I recently found about the StackOverflow dataset in Kaggle, which points to the StackExchange link to download the entire data. In this blog I'll show a (maybe not 100% polished) way to upload the data to several tables in a PostgreSQL database!
The data is provided by the Stack Exchange Network
If you need a FREE PostgreSQL database? 🦀 Check Aiven's FREE plans! 🦀
If you need to optimize your SQL query? 🐧 Check EverSQL! 🐧
Create a PostgreSQL database
You can create one with Aiven or just have one local, the below code works in both examples.
Create database tables
Every downloaded file, referring to a specific site, contains the following files:
-
Posts
Users
Votes
Comments
PostHistory
PostLinks
The detailed schema information is available in this meta post.
We'll load the data in a two step approach:
- First load the XML files in a temporary table
- Then load the data from the temporary table into the proper tables with optimised column types
To load the data we need the following data structures:
- a table
data_load
containing a uniquedata
TEXT
column we'll use to load the XML data row by row - a set of tables matching the file structures in
Posts
,Users
,Votes
,Comments
,PostHistory
,PostLinks
We can create the data_load
table with:
CREATE TABLE data_load (
data text
);
The data_load
table will be used to load the XML files on the database and then parse them accordingly.
The following tables are needed to properly store the data in the database.
CREATE TABLE users(
id int PRIMARY KEY,
reputation int,
CreationDate text,
DisplayName text,
LastAccessDate timestamp,
Location text,
AboutMe text,
views int,
UpVotes int,
DownVotes int,
AccountId int
);
CREATE TABLE posts (
id int PRIMARY KEY,
PostTypeId int,
CreationDate timestamp,
score int,
viewcount int,
body text,
OwnerUserId int,
LastActivityDate text,
Title text,
Tags text,
AnswerCount int,
CommentCount int,
ContentLicense text
);
CREATE TABLE badges (
id int PRIMARY KEY,
userId int,
Name text,
dt timestamp,
class int,
tagbased boolean
);
CREATE TABLE comments (
id int,
postId int,
score int,
text text,
creationdate timestamp,
userid int,
contentlicense text
);
CREATE TABLE posthistory (
id int,
PostHistoryTypeId int,
postId int,
RevisionGUID text,
CreationDate timestamp,
userID int,
text text,
ContentLicense text
);
CREATE TABLE postlinks (
id int,
creationdate timestamp,
postId int,
relatedPostId int,
LinkTypeId int
);
CREATE TABLE tags (
id int,
tagname text,
count int,
ExcerptPostId int,
WikiPostId int,
IsRequired boolean,
IsModeratorOnly boolean
);
CREATE TABLE votes(
id int,
postid int,
votetypeid int,
creationdate timestamp
);
Load the data
Let's download the ai.stackexchange.com
the section from StackExchange dedicated to AI. Within the downloaded folder we can find 8 files (1-1 with our tables).
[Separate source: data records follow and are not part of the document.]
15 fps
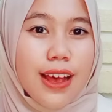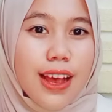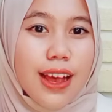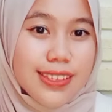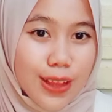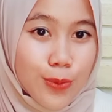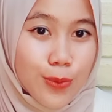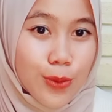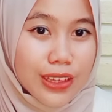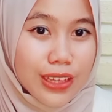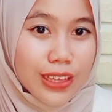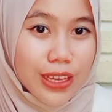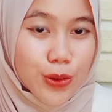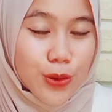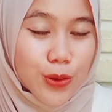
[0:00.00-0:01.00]

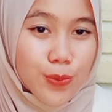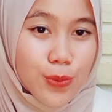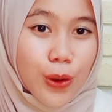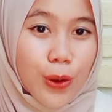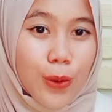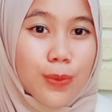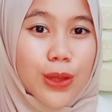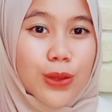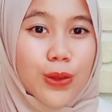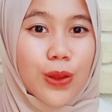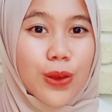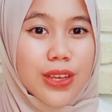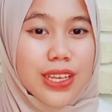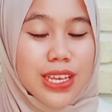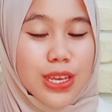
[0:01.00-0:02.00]
Assalamualaikum
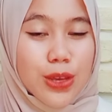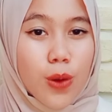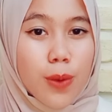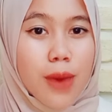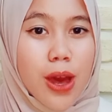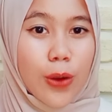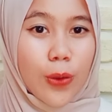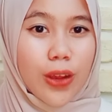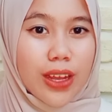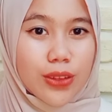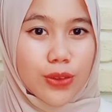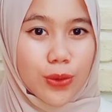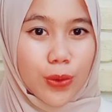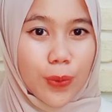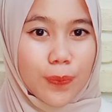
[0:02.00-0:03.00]
warahmatullahi
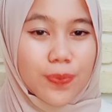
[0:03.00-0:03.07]
wabarakatuh.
Let's try to load the Users.xml
first.
As mentioned before, we'll perform a two step loading approach:
- Load the XML into a table, with each XML row on a different database row
- Parse the XML to populate the proper tables and columns
The two step approach is needed since the original dataset threats all columns, including ids, as strings. We could either define all the Ids as strings or, do a bit more work to load the data into the proper column definitions.
Step 1: Load the User XML into the data_load
table
To load the entire XML of the Users.xml
file into a temporary data_load
table we can connect to the database using psql
from the same folder where the Users.xml
is located and execute:
\copy data_load from program 'tr -d "\t" < Users.xml | sed -e ''s/\\/\\\\/g''' HEADER
The \copy
command allows us to load the dataset into the data_load
table. However we need to perform a couple of tricks in order to load it properly:
-
tr -d "\t" < Users.xml
removes the tabs from the file. -
sed -e ''s/\\/\\\\/g''
properly escapes the\
in the strings. -
HEADER
avoids to load the initial<?xml version="1.0" encoding="utf-8"?>
row, unnecessary for our parsing
Step 2: Load the data into the Users
table
The above command loads the data into the data_load
table with one row in the table for each row in the original file. This is not optimal but avoids having to deal with very large files included in just a single blob.
We can make use the fact that each user is contained in a <raw>
tag to leverage PostgreSQL ability to parse XML fields with the following:
INSERT INTO USERS (
Id, CreationDate, DisplayName, LastAccessDate, Location,
AboutMe, Views, UpVotes, DownVotes,AccountId, Reputation)
SELECT
(xpath('//@Id', x))[1]::text::int AS id
,(xpath('//@CreationDate', x))[1]::text::timestamp AS CreationDate
,(xpath('//@DisplayName', x))[1]::text AS DisplayName
,(xpath('//@LastAccessDate', x))[1]::text::timestamp AS LastAccessDate
,(xpath('//@Location', x))[1]::text AS Location
,(xpath('//@AboutMe', x))[1]::text AS AboutMe
,(xpath('//@Views', x))[1]::text::int AS Views
,(xpath('//@UpVotes', x))[1]::text::int AS UpVotes
,(xpath('//@DownVotes', x))[1]::text::int AS DownVotes
,(xpath('//@AccountId', x))[1]::text::int AS AccountId
,(xpath('//@Reputation', x))[1]::text::int AS Reputation
FROM data_load, unnest(xpath('//row', data::xml)) x
WHERE regexp_like(data,'[ ]+\<row');
The above uses:
- the
xpath
to extract the relevant fields from each user - the
::text::int
to cast the extracted field to the proper column type - the filter
regexp_like(data,'[ ]+\<row')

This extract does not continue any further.